Asiamoney.com, October 20 2010
A clutch of senior UBS bankers was on the road last week, briefing a Singapore audience on trends in regional banking and markets. One presentation leapt out: investment banking joint head Matt Hanning’s take on the industry landscape in Asia.
Two key themes come out of Hanning’s findings: that equity capital markets are utterly dominant in the Asian investment banking fee pool; and that China, in fee terms, is now well over half the entire ex-Japan Asian market.
By his calculations – underpinned, one imagines, by some time and effort with a Dealogic database – in the year to date equity capital markets have accounted for a remarkable 69% of the Asia Pacific fee pool, compared to 29% for M&A and just 2% for G3 debt capital markets. (He appears to have set aside local currency debt, presumably because it’s not a UBS product.) This, he says, is in contrast to developed markets where M&A would tend to be about half of the addressable opportunity.
It’s been an equity year in Asia, for sure: Agricultural Bank of China set a world record and Hanning’s figures won’t even include AIA, Petronas Chemical, Global Logistics Properties or the pending Bank Mandiri rights issue. But 69%, compared to 2% G3 debt? Part of the disparity is because these figures don’t represent total volumes raised, but addressable fees, and the two areas of the markets are scarcely comparable: in an investment grade bond deal, Hanning says, you might get 20 basis points in fees, whereas an IPO could net you up to 4%. “So the same volume of issuance is going to see a massive skew towards equities in fee terms,” he says.
Then there’s the geographical composition. In 2010 as of the third quarter, China has been 59% of the market in fee terms, compared to 13% for all of Southeast Asia, 11% for India, 8% for Hong Kong, 7% for Korea and 2% for Taiwan. This continues a trend that has been in play for some time: China was 41% of the market in fee terms in 2006 and 2007, and after a crisis-year dip moved up to 53% in 2009 before reaching this year’s highs.
In fact, this second remarkable statistic is the explanation of the first one. The equitization of China, whether from state-owned enterprises or private sector entrepreneurs, H-shares or A-shares or ADRs, is by a distance the most significant theme of Asian capital markets, and perhaps world capital markets, over the last five years. It is precisely because of this vast flood of Chinese corporate and banking stock hitting the domestic and overseas markets that equity has come to be such a dominant part of the landscape.
There’s an extension of this, too, and here one begins to see why UBS is keen to have these numbers more widely known. Within that China figure, a dramatic transformation has been taking place between the domestic and international opportunity. In 2007, Hanning says, the addressable fee pool from Chinese issuers was roughly 50/50 between international and domestic securities markets. “In 2010, 72% of the activity in China is a domestic securities opportunity.”
This should be evident to anyone who looks at an ECM league table. These days Goldman, Morgan Stanley and UBS rub shoulders with CICC, Citic Securities and Bank of China in the Asia Pacific top 10. “If you are not able to address the Chinese domestic opportunity, you have a growing problem,” Hanning says.
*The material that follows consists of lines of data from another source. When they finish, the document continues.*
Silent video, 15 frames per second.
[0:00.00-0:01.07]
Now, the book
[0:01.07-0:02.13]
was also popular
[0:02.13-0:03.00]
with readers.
He, of course, has a vested interest in pointing this out: UBS is one of the few foreign banks able to take advantage of this shift to domestic Chinese deals, through its UBS Securities business, a venture with domestic house Beijing Securities. (Although several other foreign banks have followed their and Goldman/Gao Hua’s lead, these ventures are increasingly being granted with less management control for the foreign party.)
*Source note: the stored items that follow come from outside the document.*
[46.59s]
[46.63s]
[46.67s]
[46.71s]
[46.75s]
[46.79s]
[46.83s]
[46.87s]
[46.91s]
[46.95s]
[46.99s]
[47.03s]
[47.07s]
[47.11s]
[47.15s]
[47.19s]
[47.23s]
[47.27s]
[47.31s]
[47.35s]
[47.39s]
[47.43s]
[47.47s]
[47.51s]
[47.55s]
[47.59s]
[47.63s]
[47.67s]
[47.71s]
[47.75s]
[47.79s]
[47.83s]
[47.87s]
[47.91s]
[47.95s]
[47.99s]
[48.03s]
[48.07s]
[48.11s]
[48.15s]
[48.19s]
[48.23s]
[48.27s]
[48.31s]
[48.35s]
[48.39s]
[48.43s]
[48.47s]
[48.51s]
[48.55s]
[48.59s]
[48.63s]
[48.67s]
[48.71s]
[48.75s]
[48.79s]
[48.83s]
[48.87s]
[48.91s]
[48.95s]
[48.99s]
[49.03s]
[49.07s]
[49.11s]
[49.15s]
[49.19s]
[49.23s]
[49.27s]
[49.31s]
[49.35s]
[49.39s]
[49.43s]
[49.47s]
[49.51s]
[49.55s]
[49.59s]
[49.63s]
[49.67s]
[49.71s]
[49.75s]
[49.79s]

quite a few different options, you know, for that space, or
It’s all good, though: the Asia Pacific fee pool in total is up 39% in 2010 to date over the same period in 2009, according to Dealogic, and every product’s fee contribution has increased this year over last, so any investment bank in Asia ought to be happier this year than last. But still, numbers as stark as these do raise a question: what’s the point of having an investment banking franchise that doesn’t include a credible presence in equity capital markets?
We can level the question at Barclays, but that institution is clearly making belated efforts to redress the situation: it announced six big new equity research hires in September and was clear that this was part of a broader equity platform, in line with the businesses the bank acquired from Lehman Brothers elsewhere in the world. We can level it at Standard Chartered too, although there as well the acquisition of Cazenove Asia has given it newfound capability in equities, albeit the bank insists it’s only there to help with equity-raising needs its existing clients from transactional banking come up with. So the most obvious one to ask about is HSBC. Several weeks ago we suggested that when Stuart Gulliver returns to Hong Kong he makes a priority of extending HSBC’s excellence in so many other areas to a credible equity capital markets business (where, in 2010 to the end of September, it ranked 32nd in the region). Seeing these numbers, we’re inclined to repeat our suggestion.